━━━━━ Given entries ━━━━━

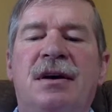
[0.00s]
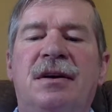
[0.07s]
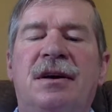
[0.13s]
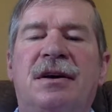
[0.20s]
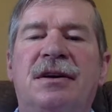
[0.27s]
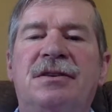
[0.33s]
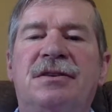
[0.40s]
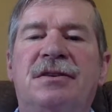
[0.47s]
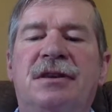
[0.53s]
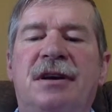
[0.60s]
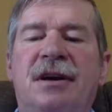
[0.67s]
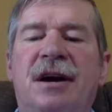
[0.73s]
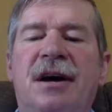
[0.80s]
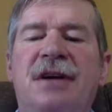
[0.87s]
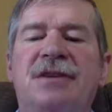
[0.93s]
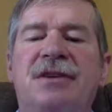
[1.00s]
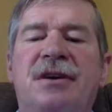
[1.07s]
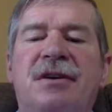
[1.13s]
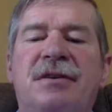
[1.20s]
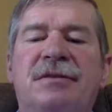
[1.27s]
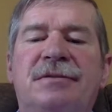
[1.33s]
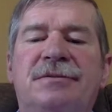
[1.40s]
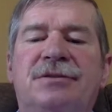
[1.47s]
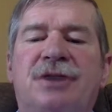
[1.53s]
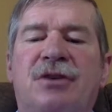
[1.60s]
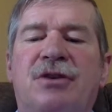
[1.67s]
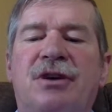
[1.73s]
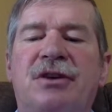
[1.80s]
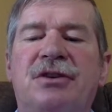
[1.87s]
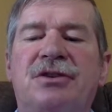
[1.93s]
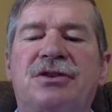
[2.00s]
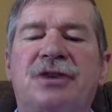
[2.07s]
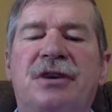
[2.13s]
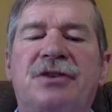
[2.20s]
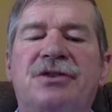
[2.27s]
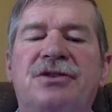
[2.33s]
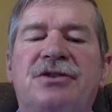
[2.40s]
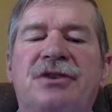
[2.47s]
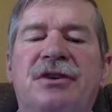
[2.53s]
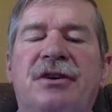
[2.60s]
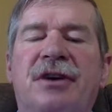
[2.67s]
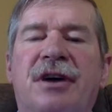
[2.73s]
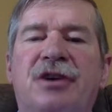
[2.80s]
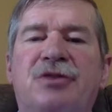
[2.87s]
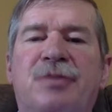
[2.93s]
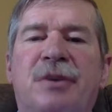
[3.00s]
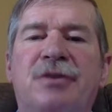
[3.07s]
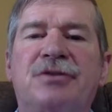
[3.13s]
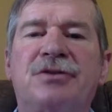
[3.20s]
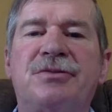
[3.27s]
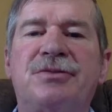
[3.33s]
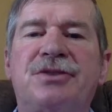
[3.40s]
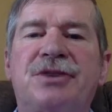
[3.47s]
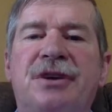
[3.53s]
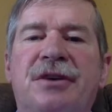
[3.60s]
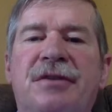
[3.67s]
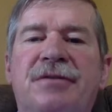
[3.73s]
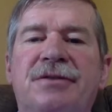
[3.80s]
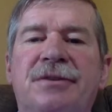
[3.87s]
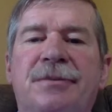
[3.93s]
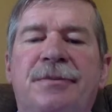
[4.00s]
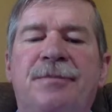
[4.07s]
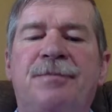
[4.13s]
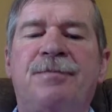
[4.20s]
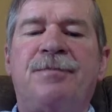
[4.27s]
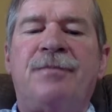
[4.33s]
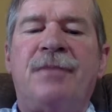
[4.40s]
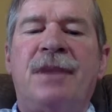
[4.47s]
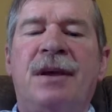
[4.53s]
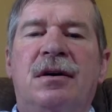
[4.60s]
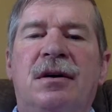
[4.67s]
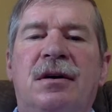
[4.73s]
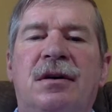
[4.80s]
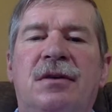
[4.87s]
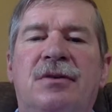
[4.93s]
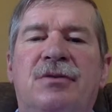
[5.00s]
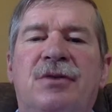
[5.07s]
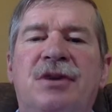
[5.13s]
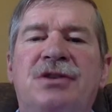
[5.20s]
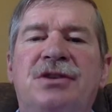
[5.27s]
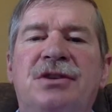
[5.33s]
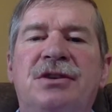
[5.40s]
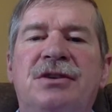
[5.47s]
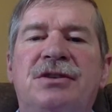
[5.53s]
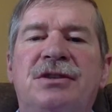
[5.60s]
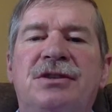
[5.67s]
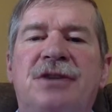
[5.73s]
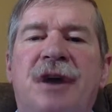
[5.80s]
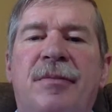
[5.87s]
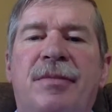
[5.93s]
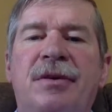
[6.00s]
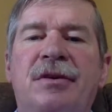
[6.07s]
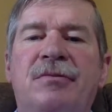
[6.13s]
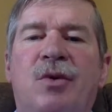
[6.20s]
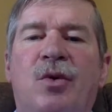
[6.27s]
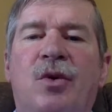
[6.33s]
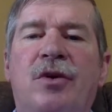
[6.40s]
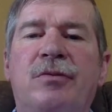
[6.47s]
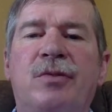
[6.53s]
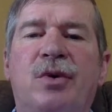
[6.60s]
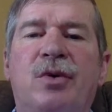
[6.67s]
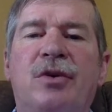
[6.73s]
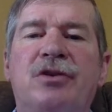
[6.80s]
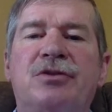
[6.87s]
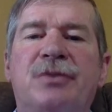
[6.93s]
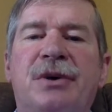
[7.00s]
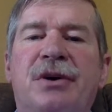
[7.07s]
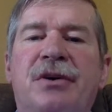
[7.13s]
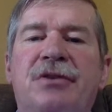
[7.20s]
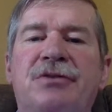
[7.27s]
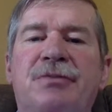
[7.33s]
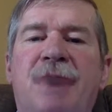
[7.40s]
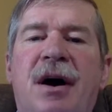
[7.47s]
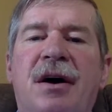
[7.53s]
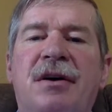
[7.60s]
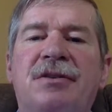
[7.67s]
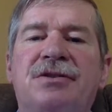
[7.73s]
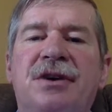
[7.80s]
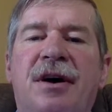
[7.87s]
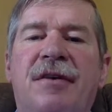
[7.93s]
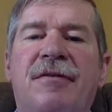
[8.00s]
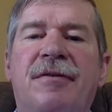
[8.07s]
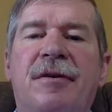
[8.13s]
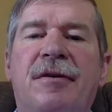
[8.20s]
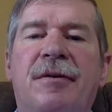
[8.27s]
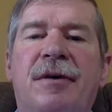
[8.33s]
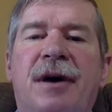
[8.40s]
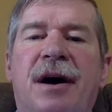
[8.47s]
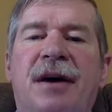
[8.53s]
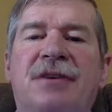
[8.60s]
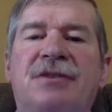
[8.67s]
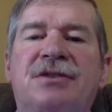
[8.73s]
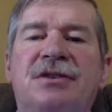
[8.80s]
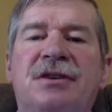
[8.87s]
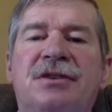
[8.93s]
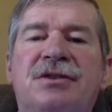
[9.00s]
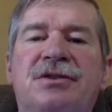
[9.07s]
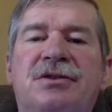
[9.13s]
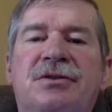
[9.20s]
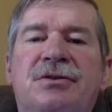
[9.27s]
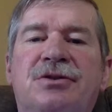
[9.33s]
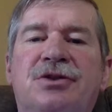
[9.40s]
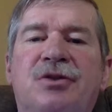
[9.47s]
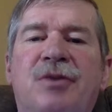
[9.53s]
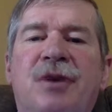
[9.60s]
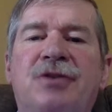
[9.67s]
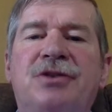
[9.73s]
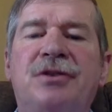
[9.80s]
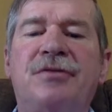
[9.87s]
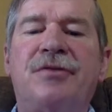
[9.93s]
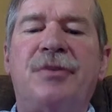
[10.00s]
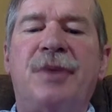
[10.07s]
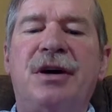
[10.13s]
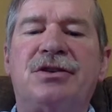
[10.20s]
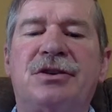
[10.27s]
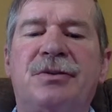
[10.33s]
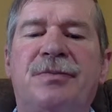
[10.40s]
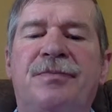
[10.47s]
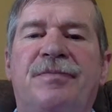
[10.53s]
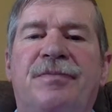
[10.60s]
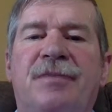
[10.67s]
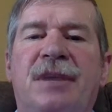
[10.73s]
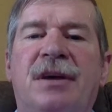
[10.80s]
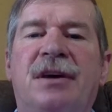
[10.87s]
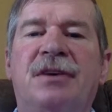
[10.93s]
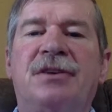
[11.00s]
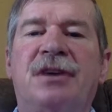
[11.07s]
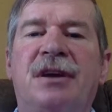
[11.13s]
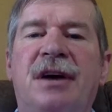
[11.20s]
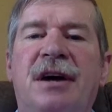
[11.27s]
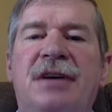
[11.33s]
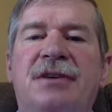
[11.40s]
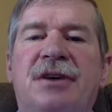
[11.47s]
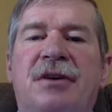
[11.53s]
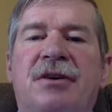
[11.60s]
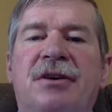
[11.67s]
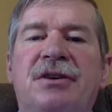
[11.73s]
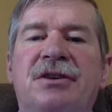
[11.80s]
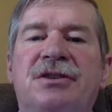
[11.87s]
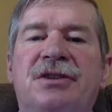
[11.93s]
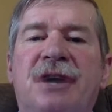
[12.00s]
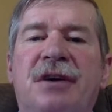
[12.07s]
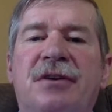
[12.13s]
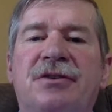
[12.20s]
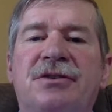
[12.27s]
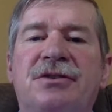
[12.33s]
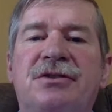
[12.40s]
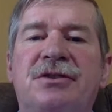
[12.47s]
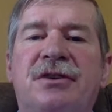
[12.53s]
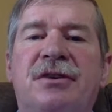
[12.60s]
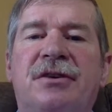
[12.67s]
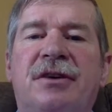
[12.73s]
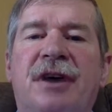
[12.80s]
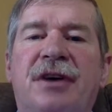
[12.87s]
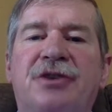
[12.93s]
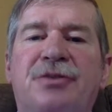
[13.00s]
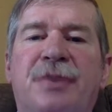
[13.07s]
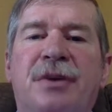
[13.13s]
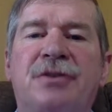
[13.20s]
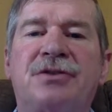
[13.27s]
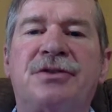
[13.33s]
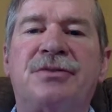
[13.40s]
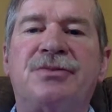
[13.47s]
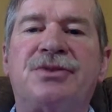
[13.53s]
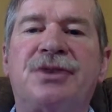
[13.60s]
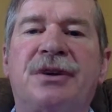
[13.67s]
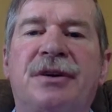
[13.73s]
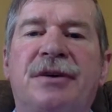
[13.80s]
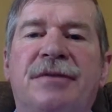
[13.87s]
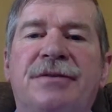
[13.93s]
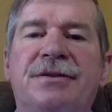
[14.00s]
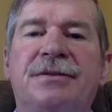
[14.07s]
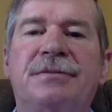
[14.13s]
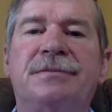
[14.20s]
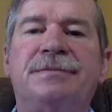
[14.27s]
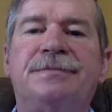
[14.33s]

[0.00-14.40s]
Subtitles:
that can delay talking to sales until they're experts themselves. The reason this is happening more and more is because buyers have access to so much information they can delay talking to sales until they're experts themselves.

━━━━━

Without altering anything, output all the lines above but none of the images.

[0.00s]
[0.07s]
[0.13s]
[0.20s]
[0.27s]
[0.33s]
[0.40s]
[0.47s]
[0.53s]
[0.60s]
[0.67s]
[0.73s]
[0.80s]
[0.87s]
[0.93s]
[1.00s]
[1.07s]
[1.13s]
[1.20s]
[1.27s]
[1.33s]
[1.40s]
[1.47s]
[1.53s]
[1.60s]
[1.67s]
[1.73s]
[1.80s]
[1.87s]
[1.93s]
[2.00s]
[2.07s]
[2.13s]
[2.20s]
[2.27s]
[2.33s]
[2.40s]
[2.47s]
[2.53s]
[2.60s]
[2.67s]
[2.73s]
[2.80s]
[2.87s]
[2.93s]
[3.00s]
[3.07s]
[3.13s]
[3.20s]
[3.27s]
[3.33s]
[3.40s]
[3.47s]
[3.53s]
[3.60s]
[3.67s]
[3.73s]
[3.80s]
[3.87s]
[3.93s]
[4.00s]
[4.07s]
[4.13s]
[4.20s]
[4.27s]
[4.33s]
[4.40s]
[4.47s]
[4.53s]
[4.60s]
[4.67s]
[4.73s]
[4.80s]
[4.87s]
[4.93s]
[5.00s]
[5.07s]
[5.13s]
[5.20s]
[5.27s]
[5.33s]
[5.40s]
[5.47s]
[5.53s]
[5.60s]
[5.67s]
[5.73s]
[5.80s]
[5.87s]
[5.93s]
[6.00s]
[6.07s]
[6.13s]
[6.20s]
[6.27s]
[6.33s]
[6.40s]
[6.47s]
[6.53s]
[6.60s]
[6.67s]
[6.73s]
[6.80s]
[6.87s]
[6.93s]
[7.00s]
[7.07s]
[7.13s]
[7.20s]
[7.27s]
[7.33s]
[7.40s]
[7.47s]
[7.53s]
[7.60s]
[7.67s]
[7.73s]
[7.80s]
[7.87s]
[7.93s]
[8.00s]
[8.07s]
[8.13s]
[8.20s]
[8.27s]
[8.33s]
[8.40s]
[8.47s]
[8.53s]
[8.60s]
[8.67s]
[8.73s]
[8.80s]
[8.87s]
[8.93s]
[9.00s]
[9.07s]
[9.13s]
[9.20s]
[9.27s]
[9.33s]
[9.40s]
[9.47s]
[9.53s]
[9.60s]
[9.67s]
[9.73s]
[9.80s]
[9.87s]
[9.93s]
[10.00s]
[10.07s]
[10.13s]
[10.20s]
[10.27s]
[10.33s]
[10.40s]
[10.47s]
[10.53s]
[10.60s]
[10.67s]
[10.73s]
[10.80s]
[10.87s]
[10.93s]
[11.00s]
[11.07s]
[11.13s]
[11.20s]
[11.27s]
[11.33s]
[11.40s]
[11.47s]
[11.53s]
[11.60s]
[11.67s]
[11.73s]
[11.80s]
[11.87s]
[11.93s]
[12.00s]
[12.07s]
[12.13s]
[12.20s]
[12.27s]
[12.33s]
[12.40s]
[12.47s]
[12.53s]
[12.60s]
[12.67s]
[12.73s]
[12.80s]
[12.87s]
[12.93s]
[13.00s]
[13.07s]
[13.13s]
[13.20s]
[13.27s]
[13.33s]
[13.40s]
[13.47s]
[13.53s]
[13.60s]
[13.67s]
[13.73s]
[13.80s]
[13.87s]
[13.93s]
[14.00s]
[14.07s]
[14.13s]
[14.20s]
[14.27s]
[14.33s]

[0.00-14.40s]
Subtitles:
that can delay talking to sales until they're experts themselves. The reason this is happening more and more is because buyers have access to so much information they can delay talking to sales until they're experts themselves.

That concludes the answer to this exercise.